Go to work and negotiate a new contract which does not give them total
ownership of your time and thoughts.

------
sbisker
Some points on c)

-Don't think of it as "leading a team", think of it as finding a partner. It sounds like you want someone who can help you lead yourself

-Don't totally rule out your liberal-arts-majoring friends. Some of them may actually want to live this dream with you, some of them may actually have the willpower and skill to dive into something totally new (business dev, UI, whatever support you need) in order to do it. Whether the intersection of those two groups is greater than zero, remains to be seen - but certainly don't rule it out.
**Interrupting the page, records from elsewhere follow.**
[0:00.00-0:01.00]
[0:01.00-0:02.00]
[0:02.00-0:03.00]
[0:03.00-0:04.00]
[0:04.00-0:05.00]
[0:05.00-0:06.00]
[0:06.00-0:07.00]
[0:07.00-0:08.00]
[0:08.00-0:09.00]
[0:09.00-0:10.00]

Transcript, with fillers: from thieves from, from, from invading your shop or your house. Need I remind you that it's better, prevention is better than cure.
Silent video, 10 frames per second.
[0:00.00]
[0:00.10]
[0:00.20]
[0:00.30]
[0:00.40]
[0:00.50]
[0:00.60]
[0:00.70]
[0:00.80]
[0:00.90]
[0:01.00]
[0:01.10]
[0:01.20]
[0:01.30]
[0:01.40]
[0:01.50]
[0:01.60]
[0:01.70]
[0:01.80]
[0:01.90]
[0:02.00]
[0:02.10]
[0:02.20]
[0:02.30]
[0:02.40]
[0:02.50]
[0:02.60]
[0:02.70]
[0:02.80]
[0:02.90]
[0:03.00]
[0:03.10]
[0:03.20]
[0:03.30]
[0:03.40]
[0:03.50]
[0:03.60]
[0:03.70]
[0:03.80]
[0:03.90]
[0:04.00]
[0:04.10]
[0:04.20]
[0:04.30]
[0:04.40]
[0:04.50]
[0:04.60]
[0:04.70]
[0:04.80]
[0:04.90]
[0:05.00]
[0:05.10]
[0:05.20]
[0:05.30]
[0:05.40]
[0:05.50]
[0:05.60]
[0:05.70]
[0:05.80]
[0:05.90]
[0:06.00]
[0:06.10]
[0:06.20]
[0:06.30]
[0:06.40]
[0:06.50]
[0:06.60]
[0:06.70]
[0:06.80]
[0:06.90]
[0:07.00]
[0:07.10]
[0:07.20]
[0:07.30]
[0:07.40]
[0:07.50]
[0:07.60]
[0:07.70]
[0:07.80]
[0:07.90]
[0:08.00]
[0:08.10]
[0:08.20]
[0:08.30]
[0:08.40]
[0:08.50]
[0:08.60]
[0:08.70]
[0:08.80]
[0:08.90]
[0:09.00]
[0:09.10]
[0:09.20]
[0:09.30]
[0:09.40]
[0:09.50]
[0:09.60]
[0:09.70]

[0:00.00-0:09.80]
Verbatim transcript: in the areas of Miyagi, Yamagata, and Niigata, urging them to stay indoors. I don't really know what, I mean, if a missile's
-It's good that you know you're indecisive. If you want a partner (and it sounds like you do), try to find one that's decisive. (While at the same time, doesn't use his decisiveness to bully you into things - find someone who uses it to help you see how quick things can get done when someone just _decides._ )

------
BinaryAcid
1\. Thanks for posting and showing self motivation. 2\. You are no where near
considering quiting your job so do your job and your project/startup on the
side. 3\. It's hard to give advice when you give so little information. Who
knows if your idea is even tenable. Please give some more info. 4\. The usual
step is to start working on whatever you have in mind and throw up a site
about it to gather some attention. Find a website template, customize it, and
keep your overhead near zero ie free hosting. 5\. Work hard and be patient.
Don't get discouraged.

------
starpilot
Post it on <http://captainobvio.us/> to have it shot down. Really, "killing
the company" is a good brainstorming approach to see how durable your idea is.

------
naithemilkman
Honestly, just spend a weekend and start doing it and see how far you go.
Really, just do it. Less conversation, more action please.

------
stephenou
You might find my relevant blog post helpful:
[http://artsyeditor.com/2011/04/how-did-i-get-38-willing-
to-p...](http://artsyeditor.com/2011/04/how-did-i-get-38-willing-to-pay-
customers-before-writing-code/)

I had the idea of Artsy Editor a month ago, and decided to find customers
instead of jumping into code.

------
alanfalcon
Read the first chapter of <http://www.quitterbook.com/>

------
mapster
could you take a 3 month leave of absence? I would argue to NOT leave your job
as most ideas / startups fizzle and fail. Hope your an exception!